**WHAT YOU WILL DO:** Copy each entry verbatim, excluding its images.

**STUDY MATERIAL:**
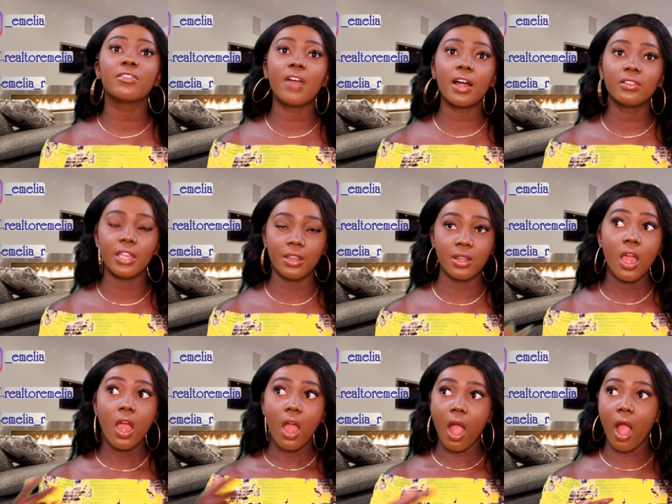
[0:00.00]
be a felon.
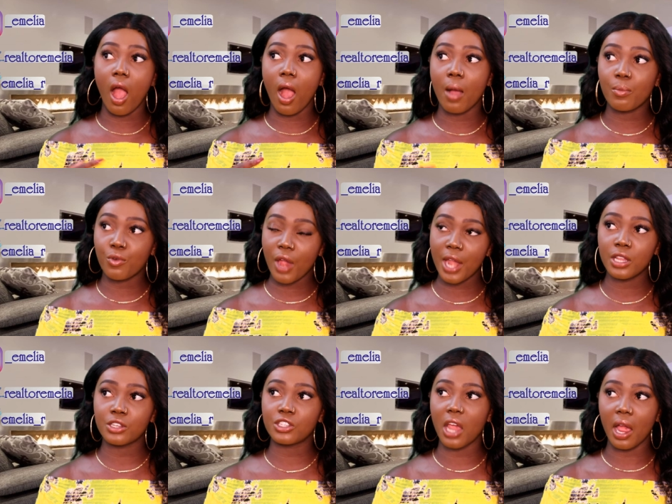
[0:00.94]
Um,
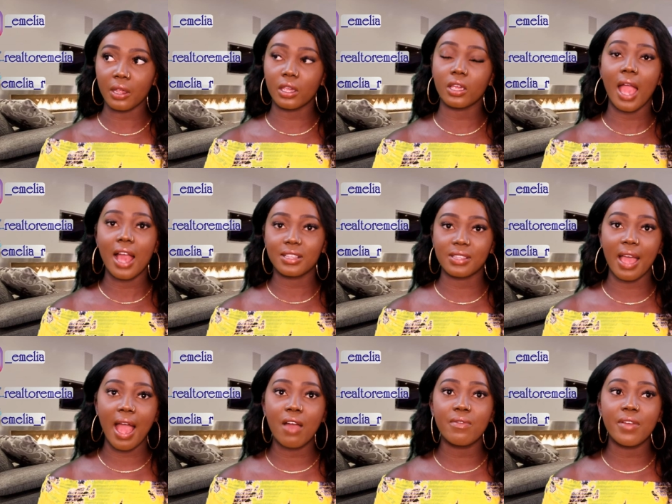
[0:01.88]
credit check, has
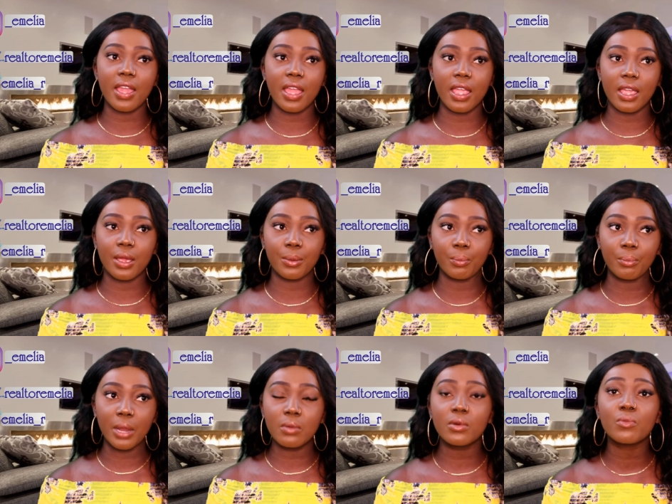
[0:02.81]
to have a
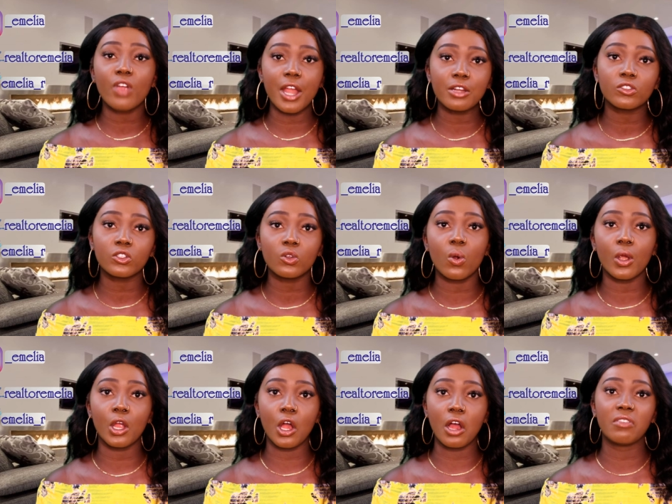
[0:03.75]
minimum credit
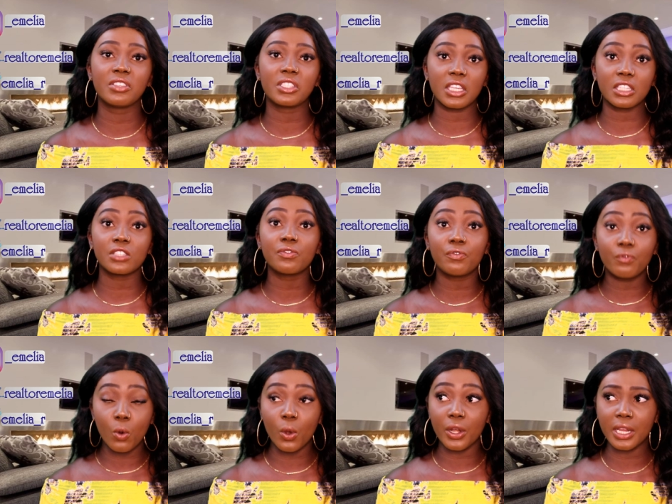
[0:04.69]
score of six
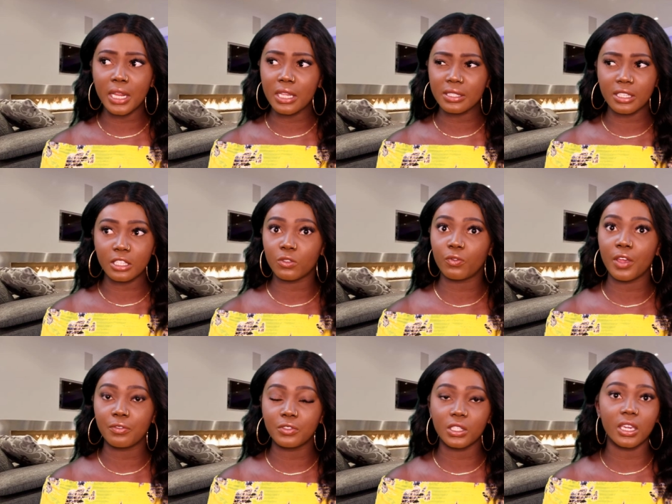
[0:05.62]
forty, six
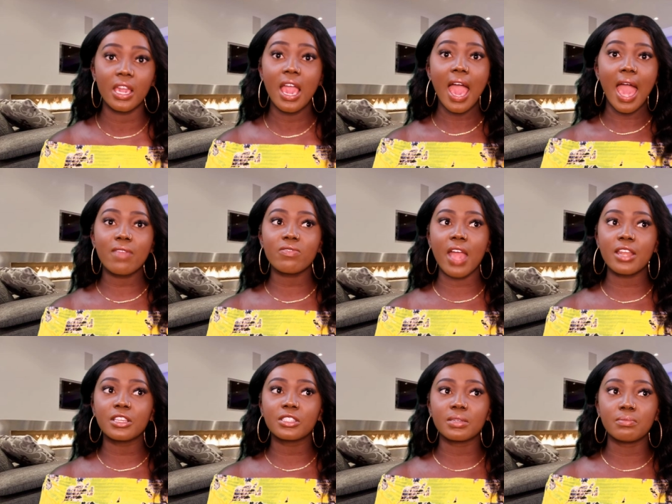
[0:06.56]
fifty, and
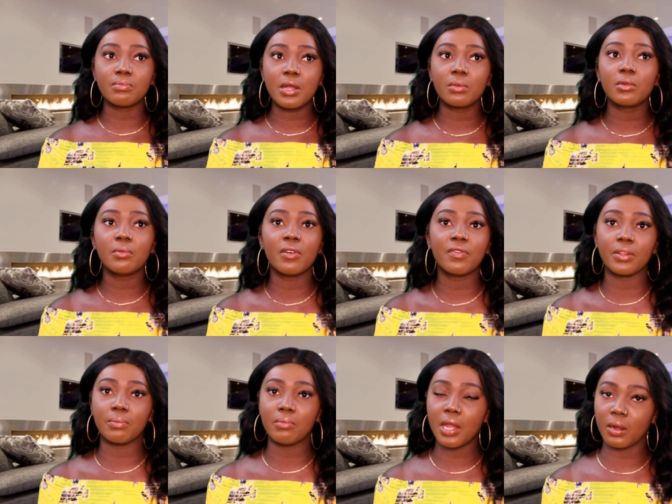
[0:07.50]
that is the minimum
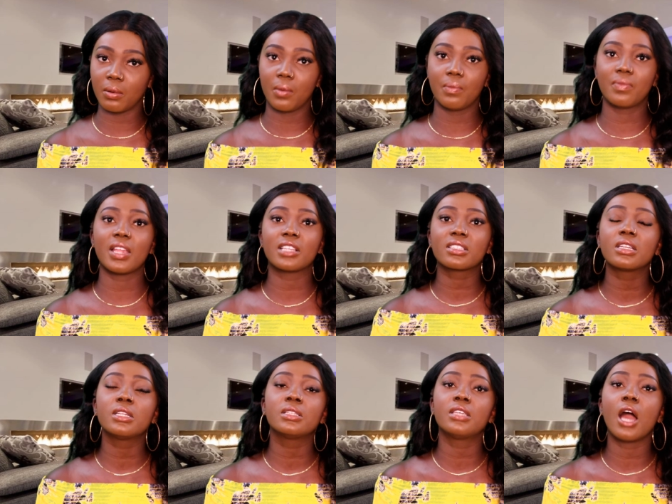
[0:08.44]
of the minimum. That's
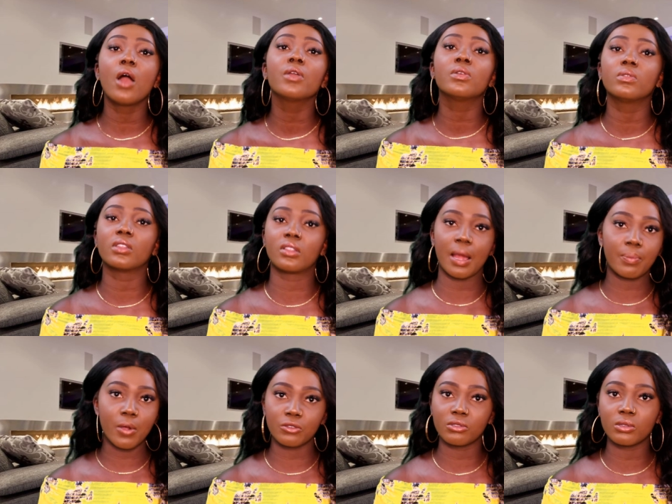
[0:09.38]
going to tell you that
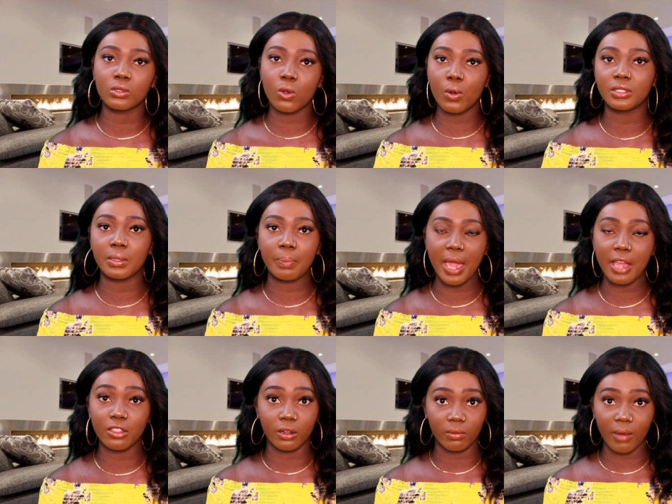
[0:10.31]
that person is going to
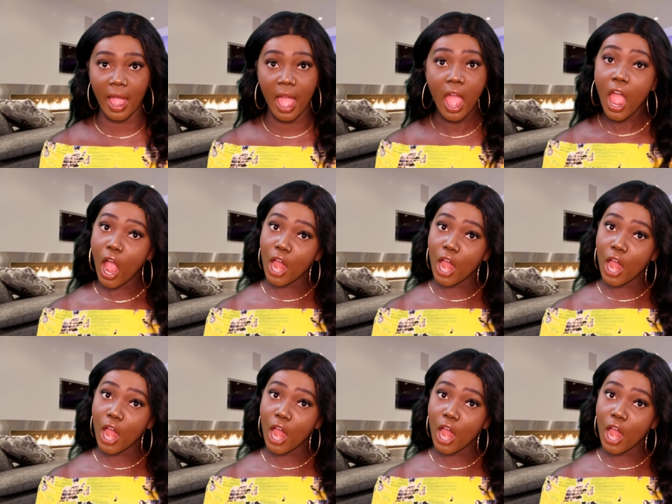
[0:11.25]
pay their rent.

**RESULT OF THE EXERCISE:**
[0:00.00]
be a felon.
[0:00.94]
Um,
[0:01.88]
credit check, has
[0:02.81]
to have a
[0:03.75]
minimum credit
[0:04.69]
score of six
[0:05.62]
forty, six
[0:06.56]
fifty, and
[0:07.50]
that is the minimum
[0:08.44]
of the minimum. That's
[0:09.38]
going to tell you that
[0:10.31]
that person is going to
[0:11.25]
pay their rent.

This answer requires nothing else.